== Exercise material ==
□ □ □ □

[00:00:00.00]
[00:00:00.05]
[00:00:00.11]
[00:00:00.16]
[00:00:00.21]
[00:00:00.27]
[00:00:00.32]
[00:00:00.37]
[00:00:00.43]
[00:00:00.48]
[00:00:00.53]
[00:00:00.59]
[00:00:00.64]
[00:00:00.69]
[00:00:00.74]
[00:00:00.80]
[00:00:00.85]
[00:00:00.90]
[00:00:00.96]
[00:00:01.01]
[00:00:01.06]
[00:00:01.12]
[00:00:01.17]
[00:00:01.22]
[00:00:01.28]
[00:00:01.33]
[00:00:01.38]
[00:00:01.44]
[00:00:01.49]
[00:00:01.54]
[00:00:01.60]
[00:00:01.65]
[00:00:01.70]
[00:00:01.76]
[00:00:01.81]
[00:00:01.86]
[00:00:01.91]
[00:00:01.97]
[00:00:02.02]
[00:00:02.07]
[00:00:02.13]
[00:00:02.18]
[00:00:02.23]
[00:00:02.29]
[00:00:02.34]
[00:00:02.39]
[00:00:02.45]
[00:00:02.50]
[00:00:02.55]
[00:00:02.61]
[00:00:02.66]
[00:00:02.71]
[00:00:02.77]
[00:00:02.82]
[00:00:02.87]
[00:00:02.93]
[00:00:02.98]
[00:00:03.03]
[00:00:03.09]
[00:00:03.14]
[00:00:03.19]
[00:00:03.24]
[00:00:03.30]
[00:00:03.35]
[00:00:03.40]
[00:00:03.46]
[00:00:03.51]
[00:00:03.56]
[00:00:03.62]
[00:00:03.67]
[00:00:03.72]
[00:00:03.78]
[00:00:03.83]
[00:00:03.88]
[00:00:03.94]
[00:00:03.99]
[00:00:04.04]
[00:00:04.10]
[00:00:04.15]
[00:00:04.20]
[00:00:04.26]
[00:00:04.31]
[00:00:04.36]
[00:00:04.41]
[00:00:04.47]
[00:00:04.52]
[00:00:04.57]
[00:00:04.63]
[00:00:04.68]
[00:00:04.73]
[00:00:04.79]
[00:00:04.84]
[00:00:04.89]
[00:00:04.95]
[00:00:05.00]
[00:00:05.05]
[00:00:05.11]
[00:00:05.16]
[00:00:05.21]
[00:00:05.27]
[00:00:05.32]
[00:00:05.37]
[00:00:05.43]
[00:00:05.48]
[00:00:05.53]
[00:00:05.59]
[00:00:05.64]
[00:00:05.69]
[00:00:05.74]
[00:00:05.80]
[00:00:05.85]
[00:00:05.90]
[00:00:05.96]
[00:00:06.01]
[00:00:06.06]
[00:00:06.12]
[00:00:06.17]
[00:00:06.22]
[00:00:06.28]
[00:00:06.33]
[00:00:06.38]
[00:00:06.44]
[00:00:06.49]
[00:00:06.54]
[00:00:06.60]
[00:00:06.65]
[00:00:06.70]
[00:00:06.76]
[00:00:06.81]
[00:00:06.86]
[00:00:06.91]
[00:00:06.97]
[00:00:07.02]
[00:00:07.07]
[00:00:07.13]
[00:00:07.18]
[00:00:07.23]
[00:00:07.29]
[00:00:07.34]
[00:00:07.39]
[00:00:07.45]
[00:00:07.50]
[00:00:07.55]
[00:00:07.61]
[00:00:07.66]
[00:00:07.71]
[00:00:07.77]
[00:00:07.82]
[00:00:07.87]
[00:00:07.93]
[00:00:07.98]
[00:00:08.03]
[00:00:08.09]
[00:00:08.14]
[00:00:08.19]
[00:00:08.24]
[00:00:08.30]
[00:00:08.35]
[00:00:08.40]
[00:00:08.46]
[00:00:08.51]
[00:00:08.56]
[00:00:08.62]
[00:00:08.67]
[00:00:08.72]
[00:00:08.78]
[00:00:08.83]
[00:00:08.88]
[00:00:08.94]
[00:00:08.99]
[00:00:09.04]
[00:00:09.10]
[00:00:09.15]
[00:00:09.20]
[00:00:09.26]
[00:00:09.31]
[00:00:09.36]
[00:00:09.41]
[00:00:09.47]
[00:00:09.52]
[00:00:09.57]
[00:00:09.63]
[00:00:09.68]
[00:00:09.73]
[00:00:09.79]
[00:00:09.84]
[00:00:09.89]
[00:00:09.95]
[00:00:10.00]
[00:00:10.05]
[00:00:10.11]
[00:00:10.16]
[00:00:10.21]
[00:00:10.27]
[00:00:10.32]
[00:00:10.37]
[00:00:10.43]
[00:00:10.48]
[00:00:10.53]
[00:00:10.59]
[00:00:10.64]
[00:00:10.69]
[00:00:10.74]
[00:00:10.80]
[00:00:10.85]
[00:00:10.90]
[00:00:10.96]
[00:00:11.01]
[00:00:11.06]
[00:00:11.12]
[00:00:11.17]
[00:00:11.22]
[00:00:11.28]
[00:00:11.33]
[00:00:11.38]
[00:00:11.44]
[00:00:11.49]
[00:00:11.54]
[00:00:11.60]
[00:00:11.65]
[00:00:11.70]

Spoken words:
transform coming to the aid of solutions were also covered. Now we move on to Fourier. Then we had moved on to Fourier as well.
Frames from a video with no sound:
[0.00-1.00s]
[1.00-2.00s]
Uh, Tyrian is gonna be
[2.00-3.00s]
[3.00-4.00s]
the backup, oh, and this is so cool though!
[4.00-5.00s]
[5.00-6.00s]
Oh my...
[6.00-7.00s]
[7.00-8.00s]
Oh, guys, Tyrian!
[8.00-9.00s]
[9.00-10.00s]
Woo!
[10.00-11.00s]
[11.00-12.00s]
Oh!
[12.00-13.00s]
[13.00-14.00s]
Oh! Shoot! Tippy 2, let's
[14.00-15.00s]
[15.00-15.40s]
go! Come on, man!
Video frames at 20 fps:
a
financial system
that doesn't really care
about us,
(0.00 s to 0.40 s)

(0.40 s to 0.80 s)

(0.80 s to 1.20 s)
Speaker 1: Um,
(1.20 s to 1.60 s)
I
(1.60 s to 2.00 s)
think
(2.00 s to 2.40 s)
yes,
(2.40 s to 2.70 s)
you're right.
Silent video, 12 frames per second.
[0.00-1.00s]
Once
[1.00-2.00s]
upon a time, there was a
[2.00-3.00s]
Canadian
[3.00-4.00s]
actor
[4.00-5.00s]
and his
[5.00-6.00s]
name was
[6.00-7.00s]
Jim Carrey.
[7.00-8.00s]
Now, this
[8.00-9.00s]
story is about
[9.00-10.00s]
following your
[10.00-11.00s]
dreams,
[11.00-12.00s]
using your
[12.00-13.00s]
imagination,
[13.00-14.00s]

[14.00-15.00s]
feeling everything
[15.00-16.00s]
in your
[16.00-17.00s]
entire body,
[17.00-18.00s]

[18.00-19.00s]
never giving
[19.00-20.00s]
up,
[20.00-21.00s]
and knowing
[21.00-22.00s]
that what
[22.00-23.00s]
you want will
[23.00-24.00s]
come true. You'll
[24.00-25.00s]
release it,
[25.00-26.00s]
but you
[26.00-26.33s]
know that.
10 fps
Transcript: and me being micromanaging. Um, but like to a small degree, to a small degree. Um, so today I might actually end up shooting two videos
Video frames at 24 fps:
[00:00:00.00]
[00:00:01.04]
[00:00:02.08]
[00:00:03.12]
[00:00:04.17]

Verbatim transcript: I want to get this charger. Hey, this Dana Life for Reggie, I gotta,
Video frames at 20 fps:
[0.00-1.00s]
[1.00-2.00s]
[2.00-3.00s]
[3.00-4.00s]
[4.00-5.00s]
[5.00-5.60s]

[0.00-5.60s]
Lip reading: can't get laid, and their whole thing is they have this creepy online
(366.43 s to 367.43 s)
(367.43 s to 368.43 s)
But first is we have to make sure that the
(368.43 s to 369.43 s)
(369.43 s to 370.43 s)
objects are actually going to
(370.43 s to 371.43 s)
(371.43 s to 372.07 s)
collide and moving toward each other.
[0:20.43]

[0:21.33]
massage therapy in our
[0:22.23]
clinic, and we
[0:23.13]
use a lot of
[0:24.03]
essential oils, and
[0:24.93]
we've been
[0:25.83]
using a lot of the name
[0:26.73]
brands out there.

□ □ □ □

== Task ==
Of the entries listed above, reproduce only the lines starting at the line containing "[00:00:00.64]" and ending at the line containing "[00:00:08.40]". Include both, exactly as they stand.

== Written solution ==
[00:00:00.64]
[00:00:00.69]
[00:00:00.74]
[00:00:00.80]
[00:00:00.85]
[00:00:00.90]
[00:00:00.96]
[00:00:01.01]
[00:00:01.06]
[00:00:01.12]
[00:00:01.17]
[00:00:01.22]
[00:00:01.28]
[00:00:01.33]
[00:00:01.38]
[00:00:01.44]
[00:00:01.49]
[00:00:01.54]
[00:00:01.60]
[00:00:01.65]
[00:00:01.70]
[00:00:01.76]
[00:00:01.81]
[00:00:01.86]
[00:00:01.91]
[00:00:01.97]
[00:00:02.02]
[00:00:02.07]
[00:00:02.13]
[00:00:02.18]
[00:00:02.23]
[00:00:02.29]
[00:00:02.34]
[00:00:02.39]
[00:00:02.45]
[00:00:02.50]
[00:00:02.55]
[00:00:02.61]
[00:00:02.66]
[00:00:02.71]
[00:00:02.77]
[00:00:02.82]
[00:00:02.87]
[00:00:02.93]
[00:00:02.98]
[00:00:03.03]
[00:00:03.09]
[00:00:03.14]
[00:00:03.19]
[00:00:03.24]
[00:00:03.30]
[00:00:03.35]
[00:00:03.40]
[00:00:03.46]
[00:00:03.51]
[00:00:03.56]
[00:00:03.62]
[00:00:03.67]
[00:00:03.72]
[00:00:03.78]
[00:00:03.83]
[00:00:03.88]
[00:00:03.94]
[00:00:03.99]
[00:00:04.04]
[00:00:04.10]
[00:00:04.15]
[00:00:04.20]
[00:00:04.26]
[00:00:04.31]
[00:00:04.36]
[00:00:04.41]
[00:00:04.47]
[00:00:04.52]
[00:00:04.57]
[00:00:04.63]
[00:00:04.68]
[00:00:04.73]
[00:00:04.79]
[00:00:04.84]
[00:00:04.89]
[00:00:04.95]
[00:00:05.00]
[00:00:05.05]
[00:00:05.11]
[00:00:05.16]
[00:00:05.21]
[00:00:05.27]
[00:00:05.32]
[00:00:05.37]
[00:00:05.43]
[00:00:05.48]
[00:00:05.53]
[00:00:05.59]
[00:00:05.64]
[00:00:05.69]
[00:00:05.74]
[00:00:05.80]
[00:00:05.85]
[00:00:05.90]
[00:00:05.96]
[00:00:06.01]
[00:00:06.06]
[00:00:06.12]
[00:00:06.17]
[00:00:06.22]
[00:00:06.28]
[00:00:06.33]
[00:00:06.38]
[00:00:06.44]
[00:00:06.49]
[00:00:06.54]
[00:00:06.60]
[00:00:06.65]
[00:00:06.70]
[00:00:06.76]
[00:00:06.81]
[00:00:06.86]
[00:00:06.91]
[00:00:06.97]
[00:00:07.02]
[00:00:07.07]
[00:00:07.13]
[00:00:07.18]
[00:00:07.23]
[00:00:07.29]
[00:00:07.34]
[00:00:07.39]
[00:00:07.45]
[00:00:07.50]
[00:00:07.55]
[00:00:07.61]
[00:00:07.66]
[00:00:07.71]
[00:00:07.77]
[00:00:07.82]
[00:00:07.87]
[00:00:07.93]
[00:00:07.98]
[00:00:08.03]
[00:00:08.09]
[00:00:08.14]
[00:00:08.19]
[00:00:08.24]
[00:00:08.30]
[00:00:08.35]
[00:00:08.40]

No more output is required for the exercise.